■ What to work on:
Make an exact copy, from the records below, of the lines from the line containing "[00:00:00.00 to 00:00:01.07]" to the line containing "Lip reading: something", both lines included, excluding pictures.
+ + +
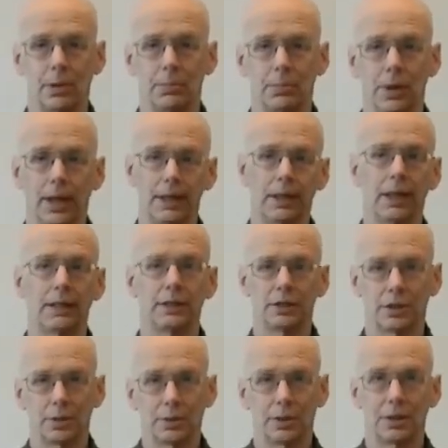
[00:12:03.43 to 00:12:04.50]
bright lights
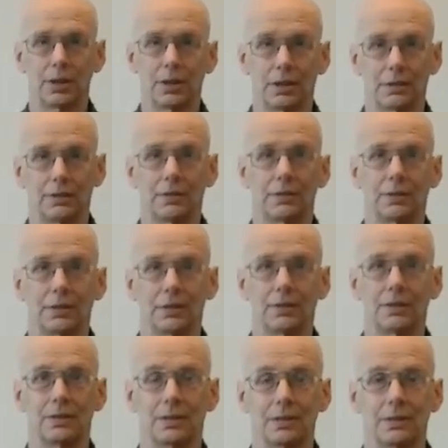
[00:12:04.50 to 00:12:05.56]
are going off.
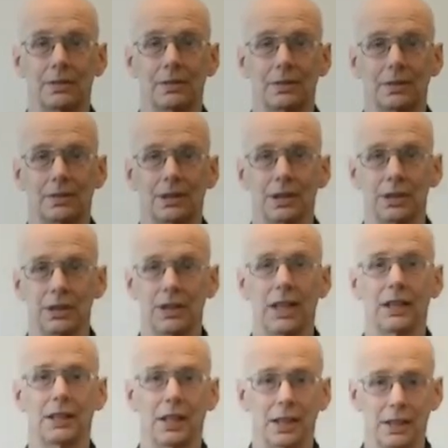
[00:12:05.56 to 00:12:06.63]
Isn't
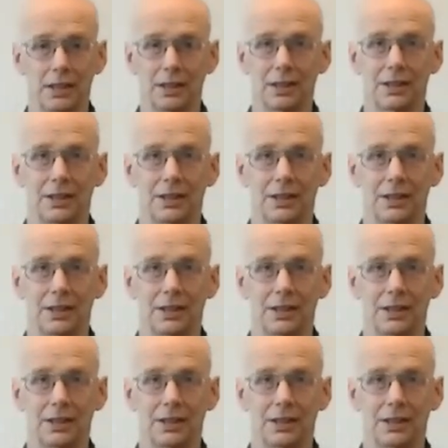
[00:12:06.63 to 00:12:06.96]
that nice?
+ + +
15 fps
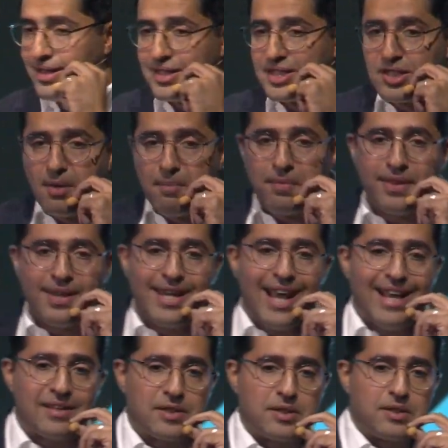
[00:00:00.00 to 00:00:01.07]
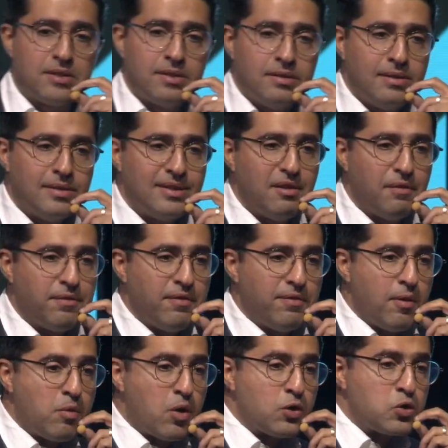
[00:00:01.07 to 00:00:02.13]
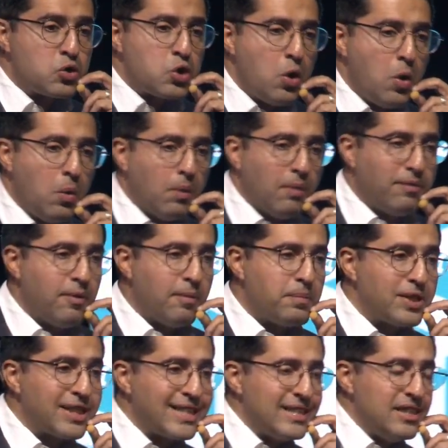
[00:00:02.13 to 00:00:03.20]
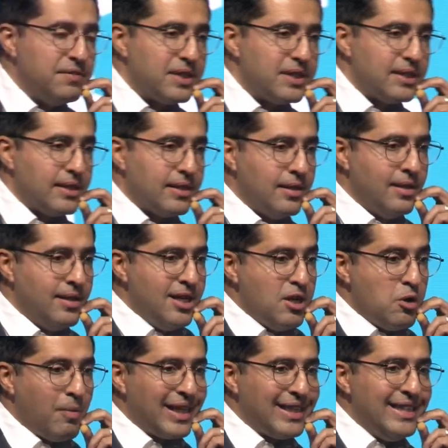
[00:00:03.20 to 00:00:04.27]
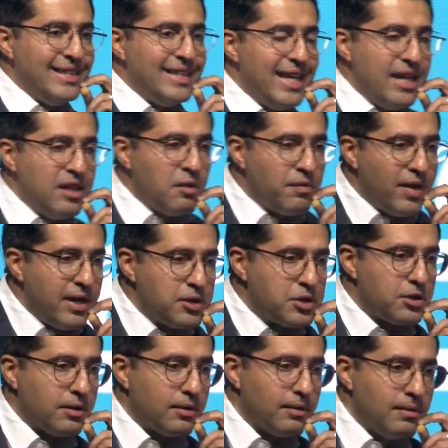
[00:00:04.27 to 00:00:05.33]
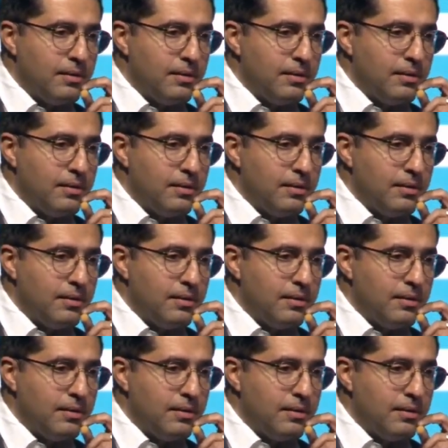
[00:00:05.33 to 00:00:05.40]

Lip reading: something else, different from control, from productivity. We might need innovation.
+ + +
■ Task response:
[00:00:00.00 to 00:00:01.07]
[00:00:01.07 to 00:00:02.13]
[00:00:02.13 to 00:00:03.20]
[00:00:03.20 to 00:00:04.27]
[00:00:04.27 to 00:00:05.33]
[00:00:05.33 to 00:00:05.40]

Lip reading: something else, different from control, from productivity. We might need innovation.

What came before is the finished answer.